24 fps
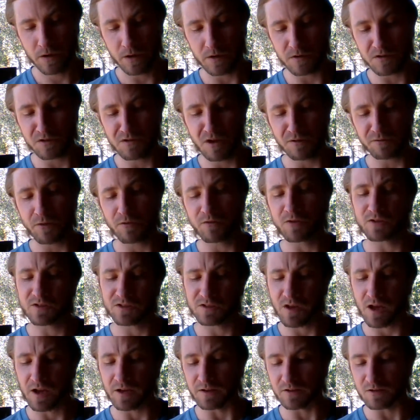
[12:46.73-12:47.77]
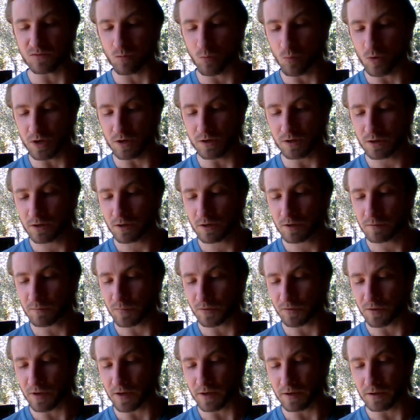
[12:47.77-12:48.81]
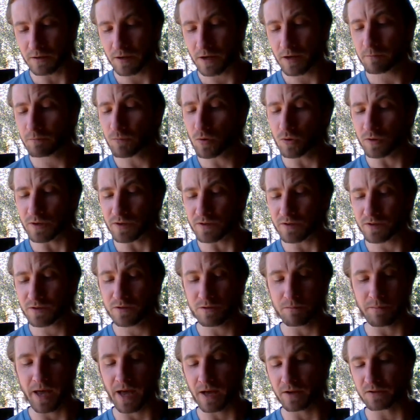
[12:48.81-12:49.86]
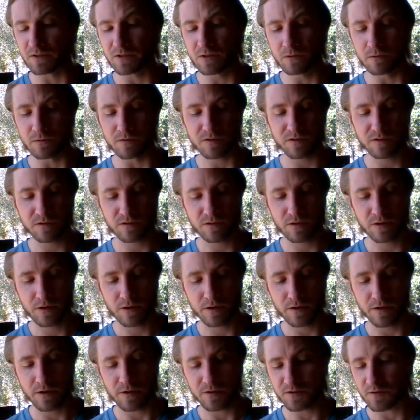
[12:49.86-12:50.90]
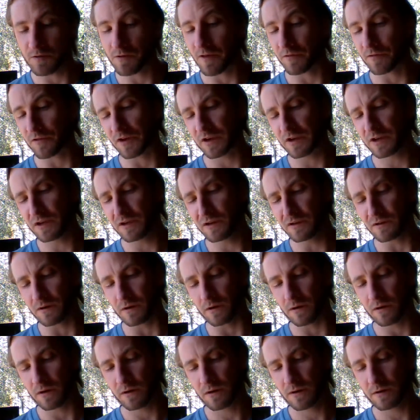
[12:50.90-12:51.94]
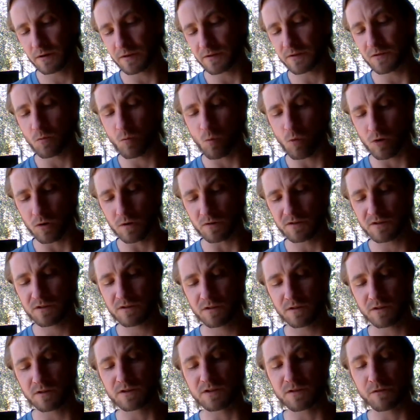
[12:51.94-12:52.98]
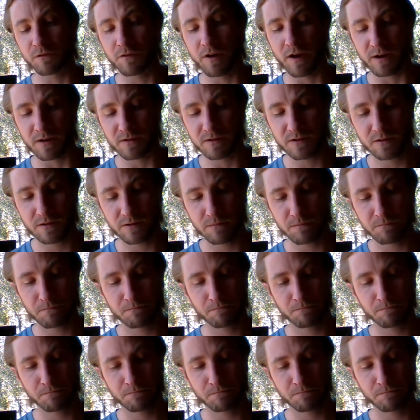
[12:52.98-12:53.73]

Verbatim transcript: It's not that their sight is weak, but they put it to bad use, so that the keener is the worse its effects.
= = =
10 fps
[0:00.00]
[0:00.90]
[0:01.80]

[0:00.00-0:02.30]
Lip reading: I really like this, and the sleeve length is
= = =
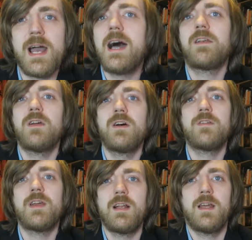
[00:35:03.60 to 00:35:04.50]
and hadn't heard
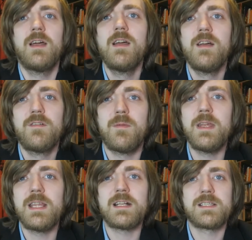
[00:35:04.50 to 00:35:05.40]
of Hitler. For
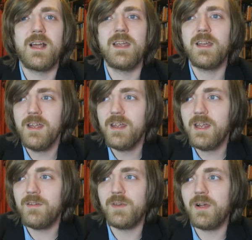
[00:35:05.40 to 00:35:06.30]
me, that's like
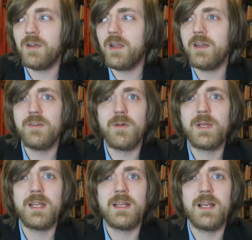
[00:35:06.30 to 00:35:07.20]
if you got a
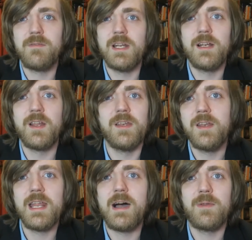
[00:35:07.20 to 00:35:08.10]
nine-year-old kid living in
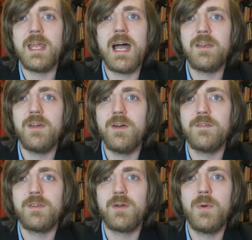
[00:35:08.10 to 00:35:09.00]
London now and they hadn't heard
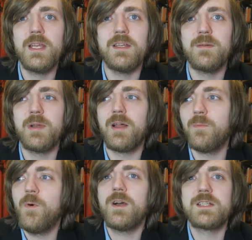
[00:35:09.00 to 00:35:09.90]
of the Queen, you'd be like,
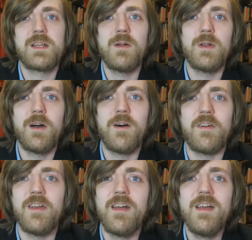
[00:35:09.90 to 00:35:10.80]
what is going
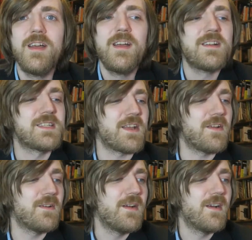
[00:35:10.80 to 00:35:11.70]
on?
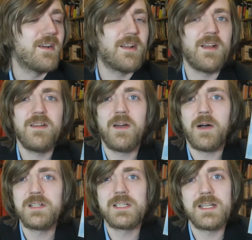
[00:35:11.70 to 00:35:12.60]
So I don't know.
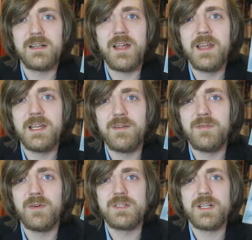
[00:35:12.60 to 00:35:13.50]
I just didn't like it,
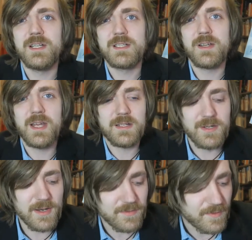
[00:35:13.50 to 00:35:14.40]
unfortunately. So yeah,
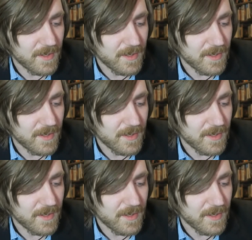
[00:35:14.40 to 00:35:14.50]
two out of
= = =
(Directions): Everything between and including the line above containing "[12:51.94-12:52.98]" and the line containing "Verbatim transcript: It's" should be reproduced exactly, with pictures excluded.

(Result of the exercise):
[12:51.94-12:52.98]
[12:52.98-12:53.73]

Verbatim transcript: It's not that their sight is weak, but they put it to bad use, so that the keener is the worse its effects.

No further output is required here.